I love the assertion of the last sentence: “They will be, though…” This student travels many miles for his lessons and by his perseverance honors the process.  He is not alone.  My host in Gothenburg is another source of great pride for our studio.  He in some ways, more than most, exemplifies the principles of faith in one’s talent, courage to have a vision, and patience to see it through. Hard work is a given! I often have to encourage students as they face the difficulties of the process.  This tenor seems to  not need the encouragement.  When the top C does not come out, he will say before I have a chance to: “It’s a matter of time and practice!” Hearing the confidence in his singing this time and the consistency and strength of his top is downright inspiring.  The progress is also notable in his four colleagues (all tenors) that I worked with this time and the young coloratura with the C7 who travels to Gothenburg despite financial difficulties to have her lesson. And so it is with the growing studio in Berlin.  Seeing the joy of achievement in the faces of my students there is such that if I died today, I would feel that I had contributed something to this field that has occupied my attention for the last 30 years.

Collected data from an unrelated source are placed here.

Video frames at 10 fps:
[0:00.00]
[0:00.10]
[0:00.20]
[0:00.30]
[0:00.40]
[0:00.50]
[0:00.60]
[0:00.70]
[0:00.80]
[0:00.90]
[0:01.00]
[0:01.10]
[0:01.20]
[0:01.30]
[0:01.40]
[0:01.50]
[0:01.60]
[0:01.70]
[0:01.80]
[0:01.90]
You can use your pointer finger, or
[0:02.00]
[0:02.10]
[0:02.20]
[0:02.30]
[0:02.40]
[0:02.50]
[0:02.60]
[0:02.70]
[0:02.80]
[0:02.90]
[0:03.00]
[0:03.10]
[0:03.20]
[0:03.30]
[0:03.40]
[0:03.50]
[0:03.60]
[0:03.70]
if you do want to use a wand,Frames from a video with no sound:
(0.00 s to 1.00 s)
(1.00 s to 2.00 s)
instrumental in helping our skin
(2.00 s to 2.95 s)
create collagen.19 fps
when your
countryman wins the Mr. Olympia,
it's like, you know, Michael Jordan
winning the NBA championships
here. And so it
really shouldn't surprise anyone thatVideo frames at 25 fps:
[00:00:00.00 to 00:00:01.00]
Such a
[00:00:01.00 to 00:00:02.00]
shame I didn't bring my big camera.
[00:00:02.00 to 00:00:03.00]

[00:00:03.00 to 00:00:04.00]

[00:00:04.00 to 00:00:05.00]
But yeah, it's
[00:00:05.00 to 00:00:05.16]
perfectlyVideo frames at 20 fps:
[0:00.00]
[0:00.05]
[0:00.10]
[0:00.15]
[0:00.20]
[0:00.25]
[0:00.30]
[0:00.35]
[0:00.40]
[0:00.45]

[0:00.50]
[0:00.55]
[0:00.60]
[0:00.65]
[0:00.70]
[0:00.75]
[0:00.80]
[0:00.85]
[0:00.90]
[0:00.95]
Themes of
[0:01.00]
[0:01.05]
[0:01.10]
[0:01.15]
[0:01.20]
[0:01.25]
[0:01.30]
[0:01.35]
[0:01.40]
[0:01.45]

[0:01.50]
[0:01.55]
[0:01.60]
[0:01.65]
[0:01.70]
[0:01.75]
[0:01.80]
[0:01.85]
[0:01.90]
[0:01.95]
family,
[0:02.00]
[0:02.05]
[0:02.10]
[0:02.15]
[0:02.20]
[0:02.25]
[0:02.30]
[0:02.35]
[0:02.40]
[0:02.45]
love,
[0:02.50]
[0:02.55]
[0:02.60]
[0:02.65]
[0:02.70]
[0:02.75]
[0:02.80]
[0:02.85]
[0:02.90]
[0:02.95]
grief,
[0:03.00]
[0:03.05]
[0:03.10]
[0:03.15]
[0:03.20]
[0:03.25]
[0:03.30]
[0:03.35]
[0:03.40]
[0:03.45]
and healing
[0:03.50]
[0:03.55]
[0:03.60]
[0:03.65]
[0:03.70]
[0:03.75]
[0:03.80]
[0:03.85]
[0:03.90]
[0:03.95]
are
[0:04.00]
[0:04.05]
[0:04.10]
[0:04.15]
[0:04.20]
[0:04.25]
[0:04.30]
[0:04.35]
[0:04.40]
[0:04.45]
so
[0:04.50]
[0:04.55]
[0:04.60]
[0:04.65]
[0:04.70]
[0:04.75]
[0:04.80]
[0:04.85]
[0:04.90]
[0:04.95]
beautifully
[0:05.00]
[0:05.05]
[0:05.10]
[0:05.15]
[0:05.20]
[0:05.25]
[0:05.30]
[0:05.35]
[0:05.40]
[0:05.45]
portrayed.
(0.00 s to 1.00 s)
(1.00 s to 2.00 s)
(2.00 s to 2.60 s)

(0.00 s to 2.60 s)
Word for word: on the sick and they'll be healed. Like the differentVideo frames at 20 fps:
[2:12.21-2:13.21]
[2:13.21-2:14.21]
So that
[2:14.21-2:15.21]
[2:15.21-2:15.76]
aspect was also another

This is not narcissistic chest-beating!  It is in fact deep humility that I should have the honor to work with such courageous and visionary people, such patient and faithful people, such soulful and loving people.  They give me a means of making a living and furthermore they inspire me on my own less-travelled road that began with choosing singing over engineering, a three-year technical journey and a fach-change to my dedication to Kung Fu and Yoga, and now to a drastic diet change, all in keeping with a vision that will not die as long as I draw breath!  The Way of the Singer is a road less traveled.  That of most of the singers I work with is The Road Least Travelled because it asks so very much of them in terms of personal integrity and faith in a vision that may have begun with thoughts of a career in music, but that goes so far beyond that to the realm of developing as an artist for art’s sake.

With a loving shout-out to the continental American studio, from which I have been absent for a month, I thank you all, my studio-family, for sustaining a Quixotic vision that is greater than our individual dreams and inhabits a collective consciousness that constantly changes us and those around us.  I am so very blessed to be called your teacher.